Sharing the SPI bus.

Hi, I’m new to FreeRTOS, I got up and running earlier today.  I’ve just looked at the schematic for our board and realise that the 2 main peripherals on our system are on the same spi bus. We’re using the SAM7S series. Bearing in mind that I will have different tasks handling both peripherals, what’s the best way to attack this? The way I see it is that I create a transmission queue, and when something wants to transmit on spi it adds the message to the queue.  A task then takes the message from the queue (providing it’s not currently transmitting) and transmits it.  Reads from the bus are obviously done in a similar manner as they’re dummy writes. Once the message is fully read, it’s place into the correct read queue for the peripheral and the task that deals with that peripheral awakes and processes the data. Both peripherals can also cause interrupts, so when the interrupt occurs I have to set up the system to do a read. Being new to using FreeRTOS (or any off the shelf RTOS) I’m wondering if I’m thinking in the right way or have I totally got it wrong!  Any ideas or information on how other people have done this would be gratefully accepted. Thanks. Adrian

Sharing the SPI bus.

Some would approach this by having a semaphore to guard access to the bus.  You must first obtain the semaphore before accessing the bus.  This way any task can access it.  Personally I think this is nearly always a bad idea.
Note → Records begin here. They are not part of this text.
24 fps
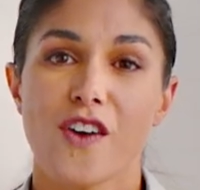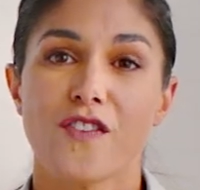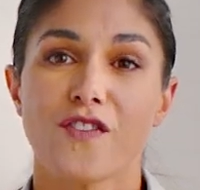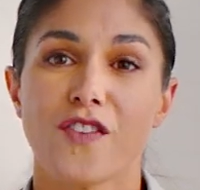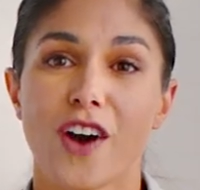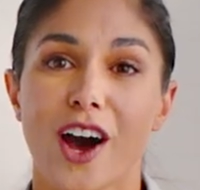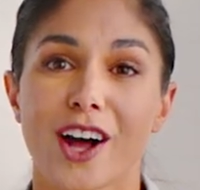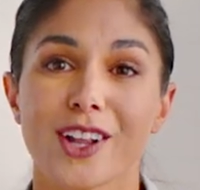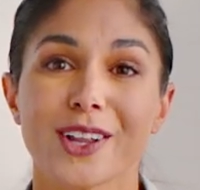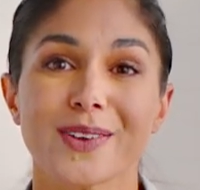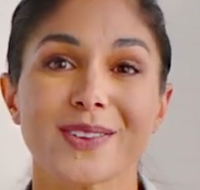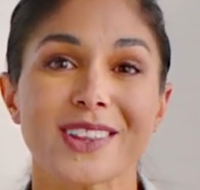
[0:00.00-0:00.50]

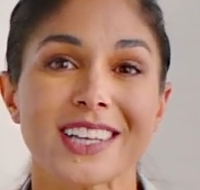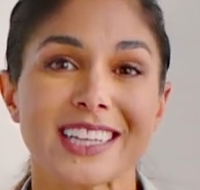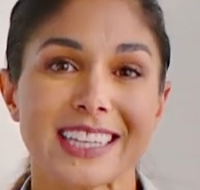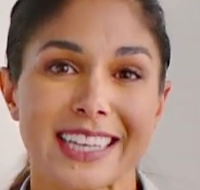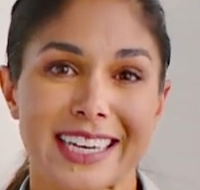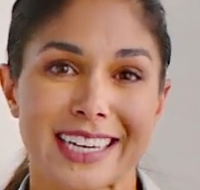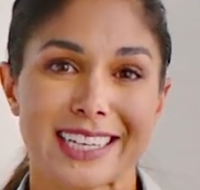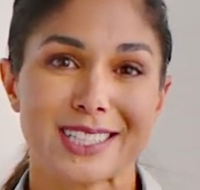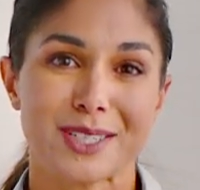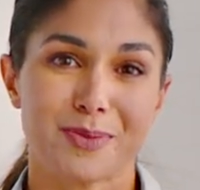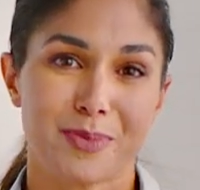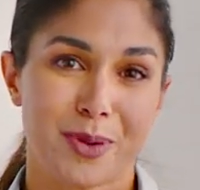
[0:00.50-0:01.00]
Follow the
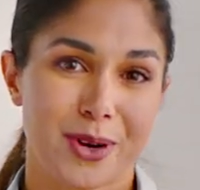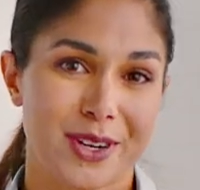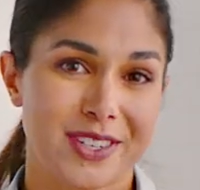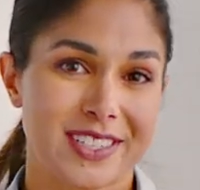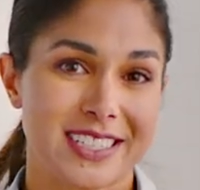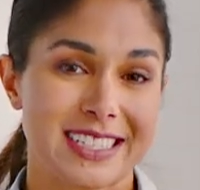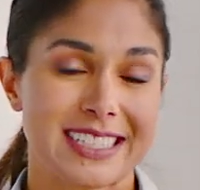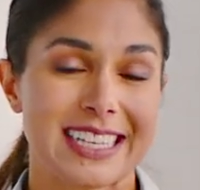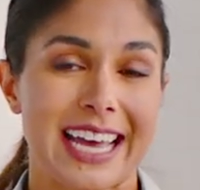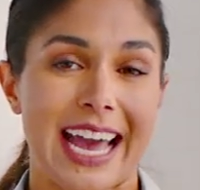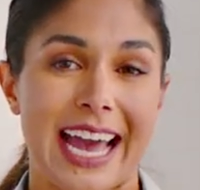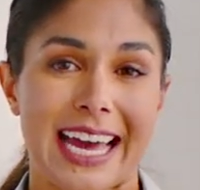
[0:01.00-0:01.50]
link to
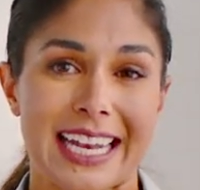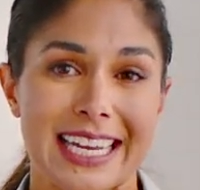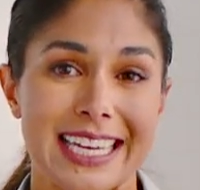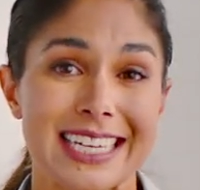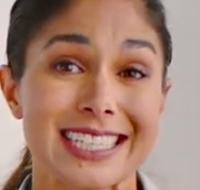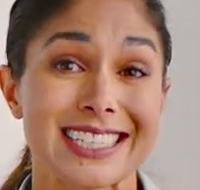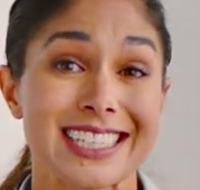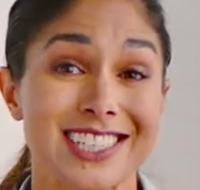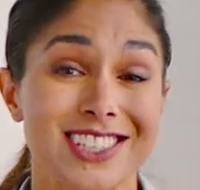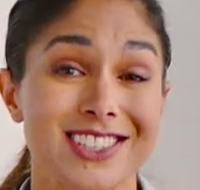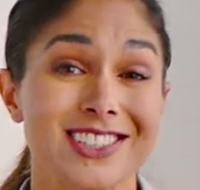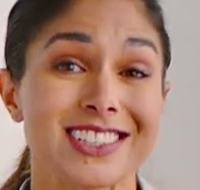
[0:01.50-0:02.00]
purchase any
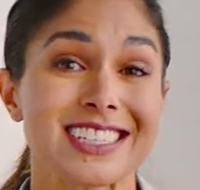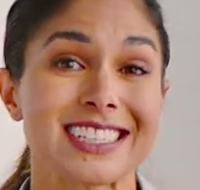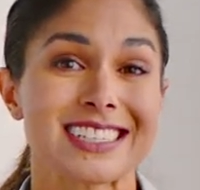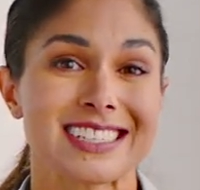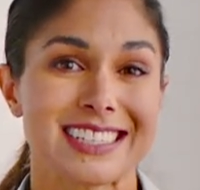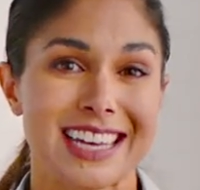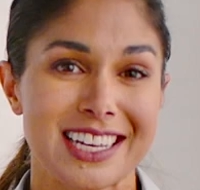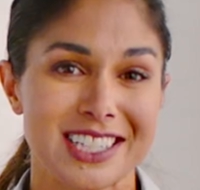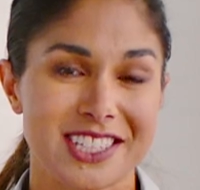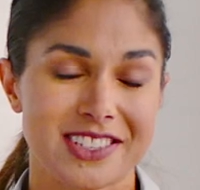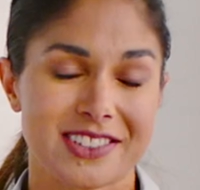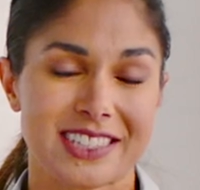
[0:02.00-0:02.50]
additional
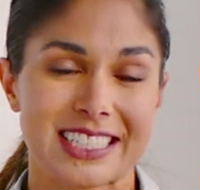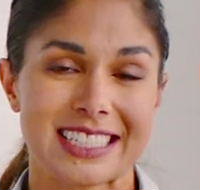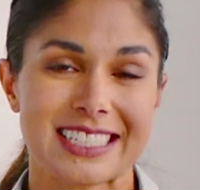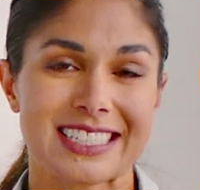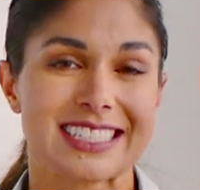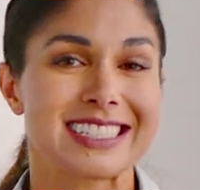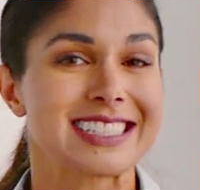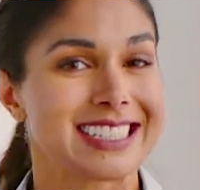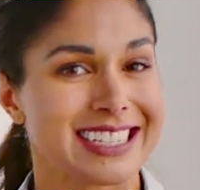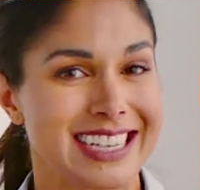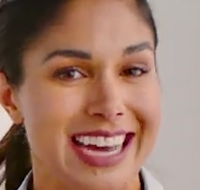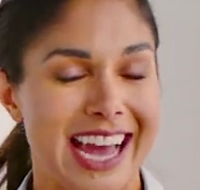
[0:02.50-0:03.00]

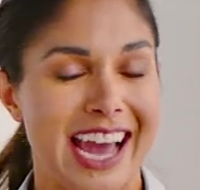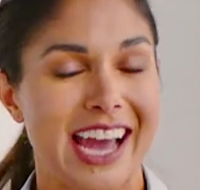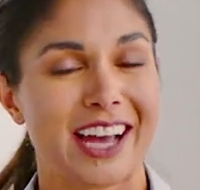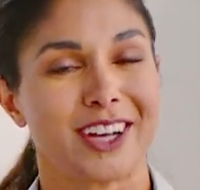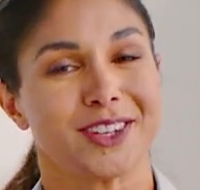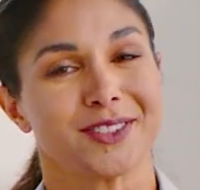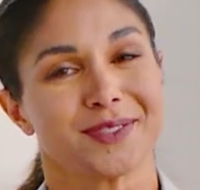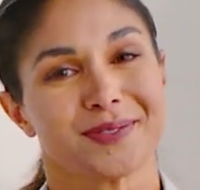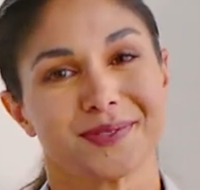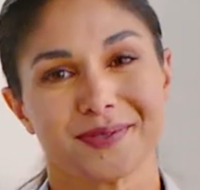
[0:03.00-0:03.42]
accessories today.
Take a look at the UART drivers given as examples.  These let any task send data to the UART without the risk of corruption by queueing data to transmit within a function (just a simple function, it does not need to be a task provided you use a scheduler lock around access).   An interrupt can be used to read data from the queue directly. Directing received data to the correct task is a little more complex and requires some decoding of addresses prior to posting onto a queue. Also take a look at the I2C driver that is in the WizNET WEB server demo.  This will give an example of how to send discrete framed messages rather than a single stream of bytes.